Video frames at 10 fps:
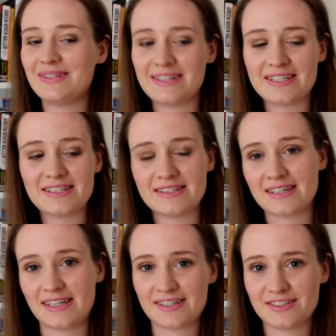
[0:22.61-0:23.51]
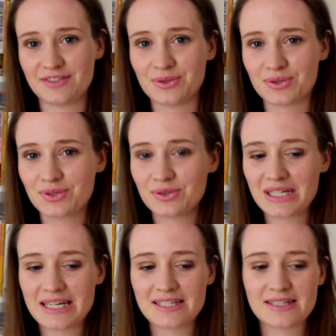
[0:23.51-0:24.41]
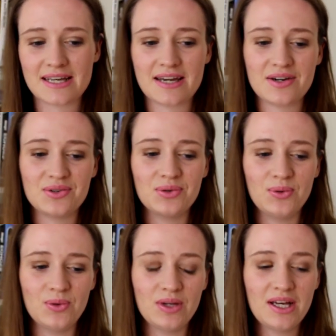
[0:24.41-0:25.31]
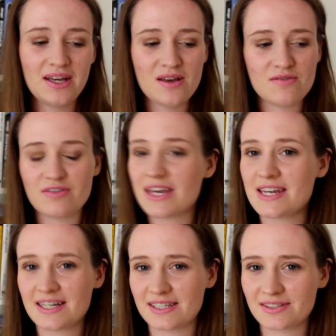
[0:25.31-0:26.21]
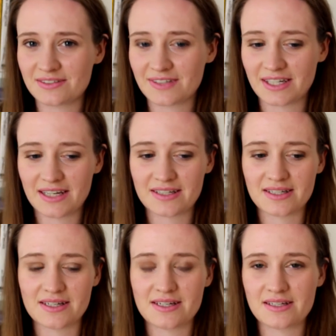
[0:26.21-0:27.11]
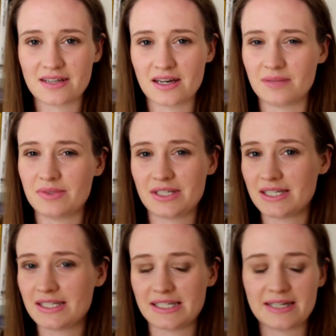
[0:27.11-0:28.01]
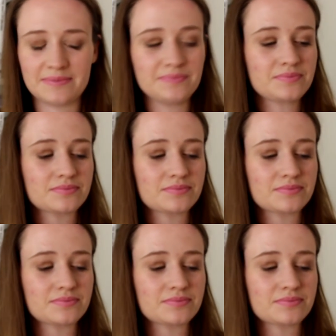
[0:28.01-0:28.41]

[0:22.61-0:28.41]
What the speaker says: This is a collection of short stories. They are all vaguely sort of connected to India.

---

Aim of the exercise: From the line containing "[0:25.31-0:26.21]" to the last line of the material, every line is to be reproduced exactly. No picture belongs in the copy.

Solution to this problem:
[0:25.31-0:26.21]
[0:26.21-0:27.11]
[0:27.11-0:28.01]
[0:28.01-0:28.41]

[0:22.61-0:28.41]
What the speaker says: This is a collection of short stories. They are all vaguely sort of connected to India.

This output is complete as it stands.